■ STUDY MATERIAL
★ ★ ★ ★ ★ ★ ★

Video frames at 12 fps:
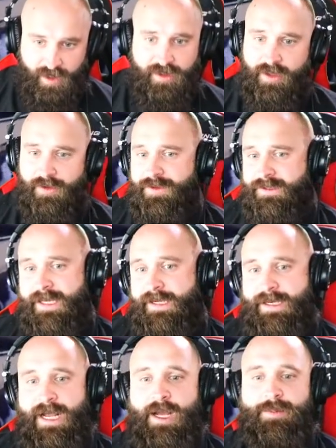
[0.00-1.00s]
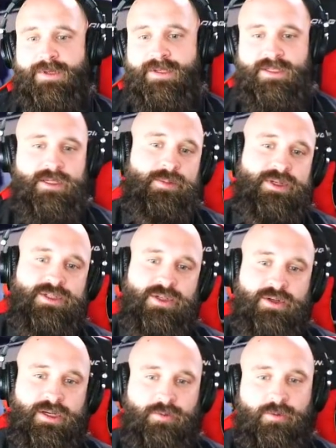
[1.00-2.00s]
Another thing that can happen is somebody
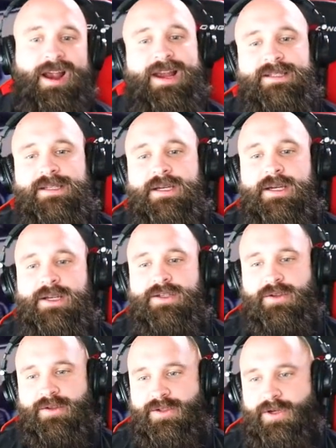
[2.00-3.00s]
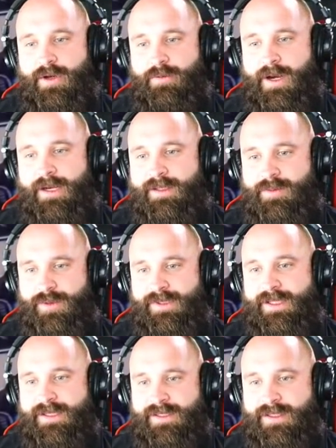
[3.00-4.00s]
turning right. So they're turning right. Let's pretend this is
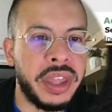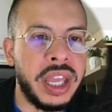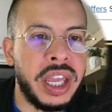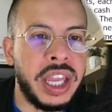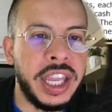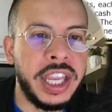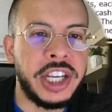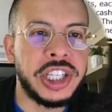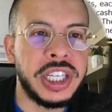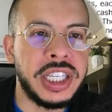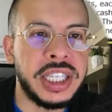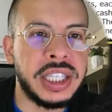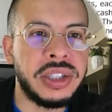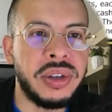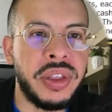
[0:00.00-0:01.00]
Each lease has
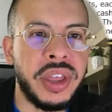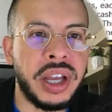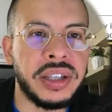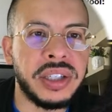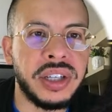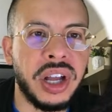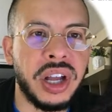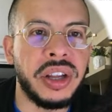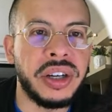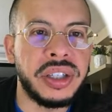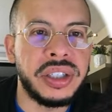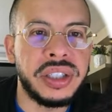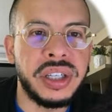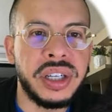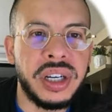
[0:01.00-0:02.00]
$2,000.
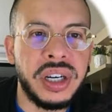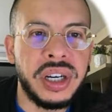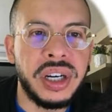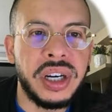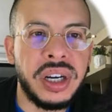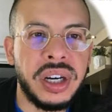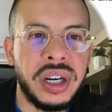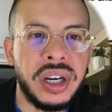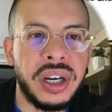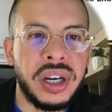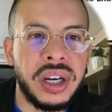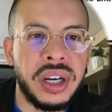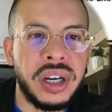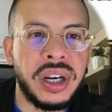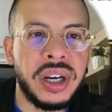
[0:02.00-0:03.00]

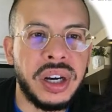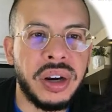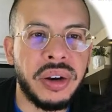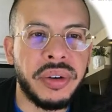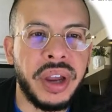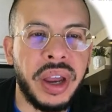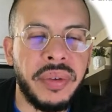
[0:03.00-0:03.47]
Okay.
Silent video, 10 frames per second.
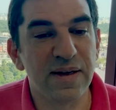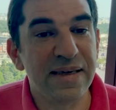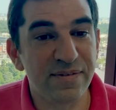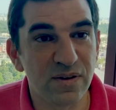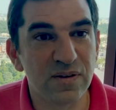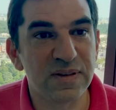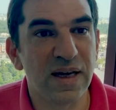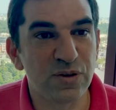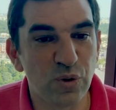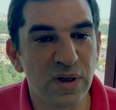event
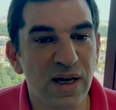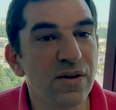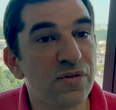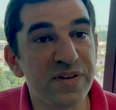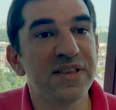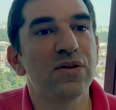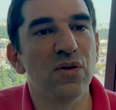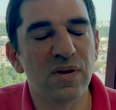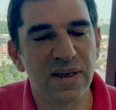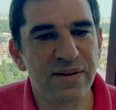at ULI, a
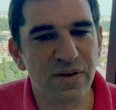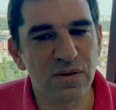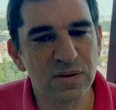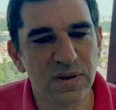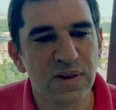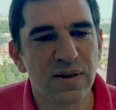physical event.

★ ★ ★ ★ ★ ★ ★

■ WHAT THE TASK REQUIRES
Nothing but the lines from the line with "[0.00-1.00s]" through the last line of the data above should be printed, exactly as written and without pictures.

■ EXPECTED ANSWER
[0.00-1.00s]
[1.00-2.00s]
Another thing that can happen is somebody
[2.00-3.00s]
[3.00-4.00s]
turning right. So they're turning right. Let's pretend this is
[0:00.00-0:01.00]
Each lease has
[0:01.00-0:02.00]
$2,000.
[0:02.00-0:03.00]

[0:03.00-0:03.47]
Okay.
Silent video, 10 frames per second.
event
at ULI, a
physical event.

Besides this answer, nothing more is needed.